» **Problem to solve**
The answer should be the records below, word for word, with every image left out.

··· Task input ···

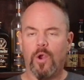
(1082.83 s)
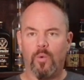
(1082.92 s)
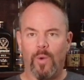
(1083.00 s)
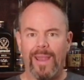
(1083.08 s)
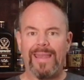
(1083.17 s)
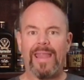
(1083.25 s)

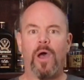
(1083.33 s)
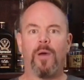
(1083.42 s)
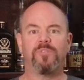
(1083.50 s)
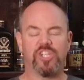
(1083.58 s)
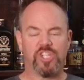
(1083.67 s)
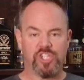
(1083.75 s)
right now
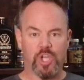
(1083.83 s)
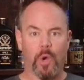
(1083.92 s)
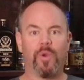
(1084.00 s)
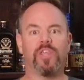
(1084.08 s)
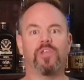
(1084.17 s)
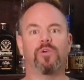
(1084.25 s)
I'm just
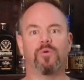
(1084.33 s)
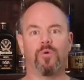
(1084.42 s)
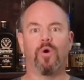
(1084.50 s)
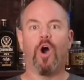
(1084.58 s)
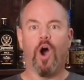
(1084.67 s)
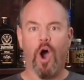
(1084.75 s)
showing
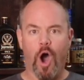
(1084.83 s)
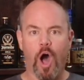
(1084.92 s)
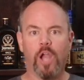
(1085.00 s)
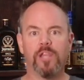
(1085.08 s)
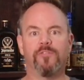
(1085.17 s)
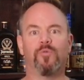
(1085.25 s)
you
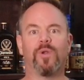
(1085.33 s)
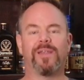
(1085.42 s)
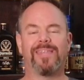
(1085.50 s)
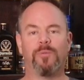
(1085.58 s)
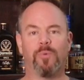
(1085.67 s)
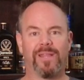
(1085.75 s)
all of
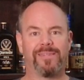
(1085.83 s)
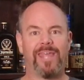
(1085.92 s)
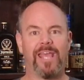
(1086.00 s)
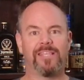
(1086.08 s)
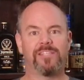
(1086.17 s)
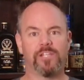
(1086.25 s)
what it
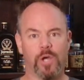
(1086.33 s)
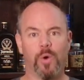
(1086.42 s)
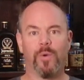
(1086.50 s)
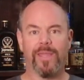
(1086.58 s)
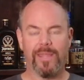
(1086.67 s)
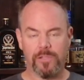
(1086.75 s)
takes to
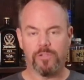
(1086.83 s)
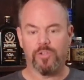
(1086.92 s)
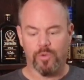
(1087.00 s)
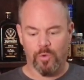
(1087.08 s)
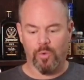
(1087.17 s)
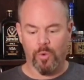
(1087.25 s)
go
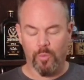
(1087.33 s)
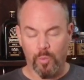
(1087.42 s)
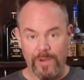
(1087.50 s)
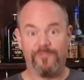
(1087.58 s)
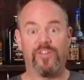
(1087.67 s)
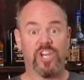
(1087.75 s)
into
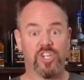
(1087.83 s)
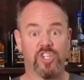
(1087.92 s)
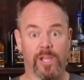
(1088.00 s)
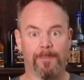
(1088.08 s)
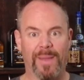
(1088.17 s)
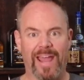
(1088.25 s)

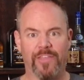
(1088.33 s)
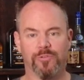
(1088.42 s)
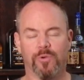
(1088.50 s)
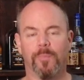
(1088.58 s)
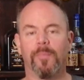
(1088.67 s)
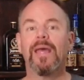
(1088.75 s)
refinishing a
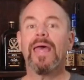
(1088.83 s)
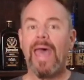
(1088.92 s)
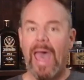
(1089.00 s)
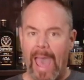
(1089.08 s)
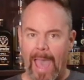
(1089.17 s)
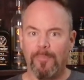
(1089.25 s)
bathroom.
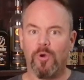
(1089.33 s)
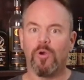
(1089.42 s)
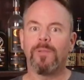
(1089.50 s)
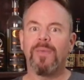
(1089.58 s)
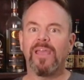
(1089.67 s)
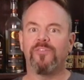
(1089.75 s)
I'm
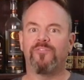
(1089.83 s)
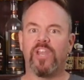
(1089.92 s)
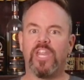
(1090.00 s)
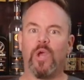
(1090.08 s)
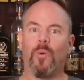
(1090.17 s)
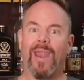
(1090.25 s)
going to make a
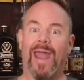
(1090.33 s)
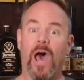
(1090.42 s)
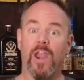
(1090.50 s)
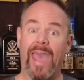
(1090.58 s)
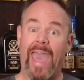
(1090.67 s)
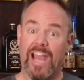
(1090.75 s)
video on
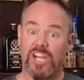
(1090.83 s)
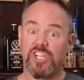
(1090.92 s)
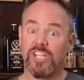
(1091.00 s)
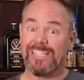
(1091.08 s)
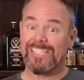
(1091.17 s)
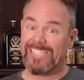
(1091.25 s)
how to
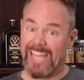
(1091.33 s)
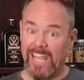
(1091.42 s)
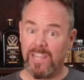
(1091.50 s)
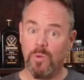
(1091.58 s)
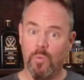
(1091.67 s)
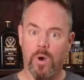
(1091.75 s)
actually
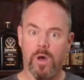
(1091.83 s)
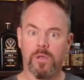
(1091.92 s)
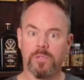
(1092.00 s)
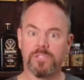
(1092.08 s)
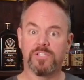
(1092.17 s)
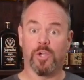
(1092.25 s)
sand the
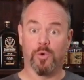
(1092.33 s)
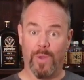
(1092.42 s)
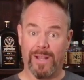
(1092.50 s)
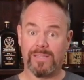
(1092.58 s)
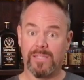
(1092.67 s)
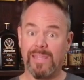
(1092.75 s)
walls
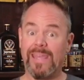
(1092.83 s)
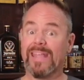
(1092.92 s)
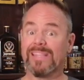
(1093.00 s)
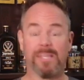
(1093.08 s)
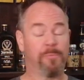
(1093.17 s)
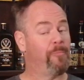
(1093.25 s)
correctly
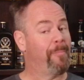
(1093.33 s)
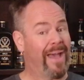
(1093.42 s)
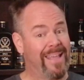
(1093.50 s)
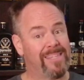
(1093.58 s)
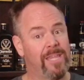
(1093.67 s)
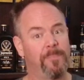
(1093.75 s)
and some of
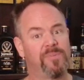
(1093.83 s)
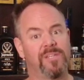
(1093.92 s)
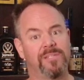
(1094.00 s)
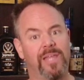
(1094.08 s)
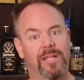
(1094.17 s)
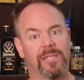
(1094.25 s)
my tips
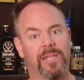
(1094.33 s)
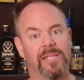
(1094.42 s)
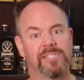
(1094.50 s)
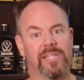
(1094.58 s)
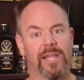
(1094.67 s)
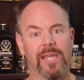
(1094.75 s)
and
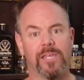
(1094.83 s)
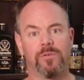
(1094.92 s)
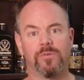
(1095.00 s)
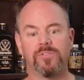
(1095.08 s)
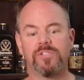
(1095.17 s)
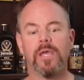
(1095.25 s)
techniques that I
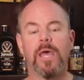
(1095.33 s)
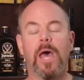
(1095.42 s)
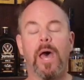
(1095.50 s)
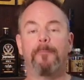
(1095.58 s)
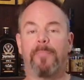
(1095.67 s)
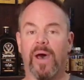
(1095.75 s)
use,
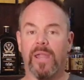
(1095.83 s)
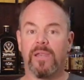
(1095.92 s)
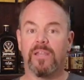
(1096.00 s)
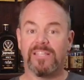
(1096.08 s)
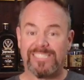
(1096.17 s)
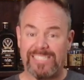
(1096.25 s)

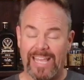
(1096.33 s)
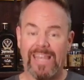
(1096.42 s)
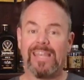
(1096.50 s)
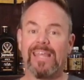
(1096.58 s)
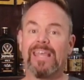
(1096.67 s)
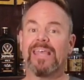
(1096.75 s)
but
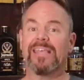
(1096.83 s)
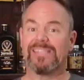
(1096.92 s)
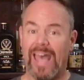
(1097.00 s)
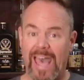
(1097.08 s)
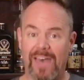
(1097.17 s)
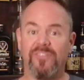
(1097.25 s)
sanding
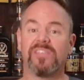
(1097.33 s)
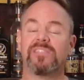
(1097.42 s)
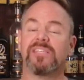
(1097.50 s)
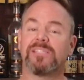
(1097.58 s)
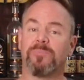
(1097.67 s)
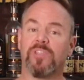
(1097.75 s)
is
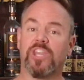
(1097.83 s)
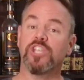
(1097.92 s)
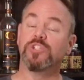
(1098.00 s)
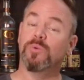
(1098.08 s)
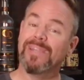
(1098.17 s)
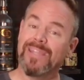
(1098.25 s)
obviously something
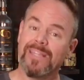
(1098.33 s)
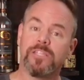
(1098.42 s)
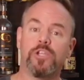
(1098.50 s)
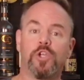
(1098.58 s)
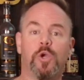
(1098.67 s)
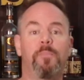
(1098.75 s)
that you need
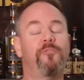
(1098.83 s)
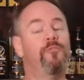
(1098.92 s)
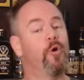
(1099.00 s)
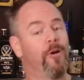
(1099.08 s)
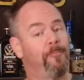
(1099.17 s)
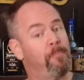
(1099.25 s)
to do
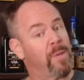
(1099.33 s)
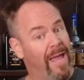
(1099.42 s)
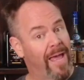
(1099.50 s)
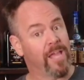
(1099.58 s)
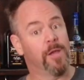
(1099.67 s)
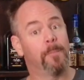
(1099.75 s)
before
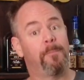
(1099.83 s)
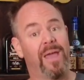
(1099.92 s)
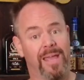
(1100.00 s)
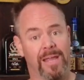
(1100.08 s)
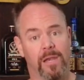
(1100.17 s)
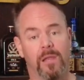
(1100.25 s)
applying your
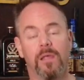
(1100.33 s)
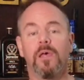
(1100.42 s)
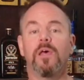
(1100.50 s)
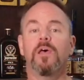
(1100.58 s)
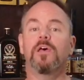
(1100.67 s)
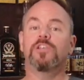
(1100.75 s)
paint.
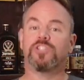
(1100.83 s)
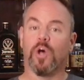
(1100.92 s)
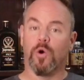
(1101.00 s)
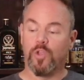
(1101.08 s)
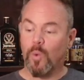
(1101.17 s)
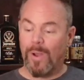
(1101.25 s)

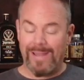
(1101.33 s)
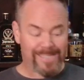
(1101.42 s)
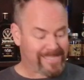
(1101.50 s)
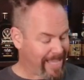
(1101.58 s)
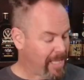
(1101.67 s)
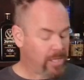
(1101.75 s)
So you want to
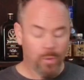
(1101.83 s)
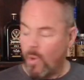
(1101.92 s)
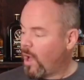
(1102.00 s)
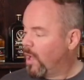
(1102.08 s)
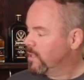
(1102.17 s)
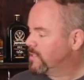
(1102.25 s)
sand the
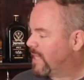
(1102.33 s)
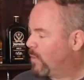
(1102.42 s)
walls,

···

» **Exercise result**
(1082.83 s)
(1082.92 s)
(1083.00 s)
(1083.08 s)
(1083.17 s)
(1083.25 s)

(1083.33 s)
(1083.42 s)
(1083.50 s)
(1083.58 s)
(1083.67 s)
(1083.75 s)
right now
(1083.83 s)
(1083.92 s)
(1084.00 s)
(1084.08 s)
(1084.17 s)
(1084.25 s)
I'm just
(1084.33 s)
(1084.42 s)
(1084.50 s)
(1084.58 s)
(1084.67 s)
(1084.75 s)
showing
(1084.83 s)
(1084.92 s)
(1085.00 s)
(1085.08 s)
(1085.17 s)
(1085.25 s)
you
(1085.33 s)
(1085.42 s)
(1085.50 s)
(1085.58 s)
(1085.67 s)
(1085.75 s)
all of
(1085.83 s)
(1085.92 s)
(1086.00 s)
(1086.08 s)
(1086.17 s)
(1086.25 s)
what it
(1086.33 s)
(1086.42 s)
(1086.50 s)
(1086.58 s)
(1086.67 s)
(1086.75 s)
takes to
(1086.83 s)
(1086.92 s)
(1087.00 s)
(1087.08 s)
(1087.17 s)
(1087.25 s)
go
(1087.33 s)
(1087.42 s)
(1087.50 s)
(1087.58 s)
(1087.67 s)
(1087.75 s)
into
(1087.83 s)
(1087.92 s)
(1088.00 s)
(1088.08 s)
(1088.17 s)
(1088.25 s)

(1088.33 s)
(1088.42 s)
(1088.50 s)
(1088.58 s)
(1088.67 s)
(1088.75 s)
refinishing a
(1088.83 s)
(1088.92 s)
(1089.00 s)
(1089.08 s)
(1089.17 s)
(1089.25 s)
bathroom.
(1089.33 s)
(1089.42 s)
(1089.50 s)
(1089.58 s)
(1089.67 s)
(1089.75 s)
I'm
(1089.83 s)
(1089.92 s)
(1090.00 s)
(1090.08 s)
(1090.17 s)
(1090.25 s)
going to make a
(1090.33 s)
(1090.42 s)
(1090.50 s)
(1090.58 s)
(1090.67 s)
(1090.75 s)
video on
(1090.83 s)
(1090.92 s)
(1091.00 s)
(1091.08 s)
(1091.17 s)
(1091.25 s)
how to
(1091.33 s)
(1091.42 s)
(1091.50 s)
(1091.58 s)
(1091.67 s)
(1091.75 s)
actually
(1091.83 s)
(1091.92 s)
(1092.00 s)
(1092.08 s)
(1092.17 s)
(1092.25 s)
sand the
(1092.33 s)
(1092.42 s)
(1092.50 s)
(1092.58 s)
(1092.67 s)
(1092.75 s)
walls
(1092.83 s)
(1092.92 s)
(1093.00 s)
(1093.08 s)
(1093.17 s)
(1093.25 s)
correctly
(1093.33 s)
(1093.42 s)
(1093.50 s)
(1093.58 s)
(1093.67 s)
(1093.75 s)
and some of
(1093.83 s)
(1093.92 s)
(1094.00 s)
(1094.08 s)
(1094.17 s)
(1094.25 s)
my tips
(1094.33 s)
(1094.42 s)
(1094.50 s)
(1094.58 s)
(1094.67 s)
(1094.75 s)
and
(1094.83 s)
(1094.92 s)
(1095.00 s)
(1095.08 s)
(1095.17 s)
(1095.25 s)
techniques that I
(1095.33 s)
(1095.42 s)
(1095.50 s)
(1095.58 s)
(1095.67 s)
(1095.75 s)
use,
(1095.83 s)
(1095.92 s)
(1096.00 s)
(1096.08 s)
(1096.17 s)
(1096.25 s)

(1096.33 s)
(1096.42 s)
(1096.50 s)
(1096.58 s)
(1096.67 s)
(1096.75 s)
but
(1096.83 s)
(1096.92 s)
(1097.00 s)
(1097.08 s)
(1097.17 s)
(1097.25 s)
sanding
(1097.33 s)
(1097.42 s)
(1097.50 s)
(1097.58 s)
(1097.67 s)
(1097.75 s)
is
(1097.83 s)
(1097.92 s)
(1098.00 s)
(1098.08 s)
(1098.17 s)
(1098.25 s)
obviously something
(1098.33 s)
(1098.42 s)
(1098.50 s)
(1098.58 s)
(1098.67 s)
(1098.75 s)
that you need
(1098.83 s)
(1098.92 s)
(1099.00 s)
(1099.08 s)
(1099.17 s)
(1099.25 s)
to do
(1099.33 s)
(1099.42 s)
(1099.50 s)
(1099.58 s)
(1099.67 s)
(1099.75 s)
before
(1099.83 s)
(1099.92 s)
(1100.00 s)
(1100.08 s)
(1100.17 s)
(1100.25 s)
applying your
(1100.33 s)
(1100.42 s)
(1100.50 s)
(1100.58 s)
(1100.67 s)
(1100.75 s)
paint.
(1100.83 s)
(1100.92 s)
(1101.00 s)
(1101.08 s)
(1101.17 s)
(1101.25 s)

(1101.33 s)
(1101.42 s)
(1101.50 s)
(1101.58 s)
(1101.67 s)
(1101.75 s)
So you want to
(1101.83 s)
(1101.92 s)
(1102.00 s)
(1102.08 s)
(1102.17 s)
(1102.25 s)
sand the
(1102.33 s)
(1102.42 s)
walls,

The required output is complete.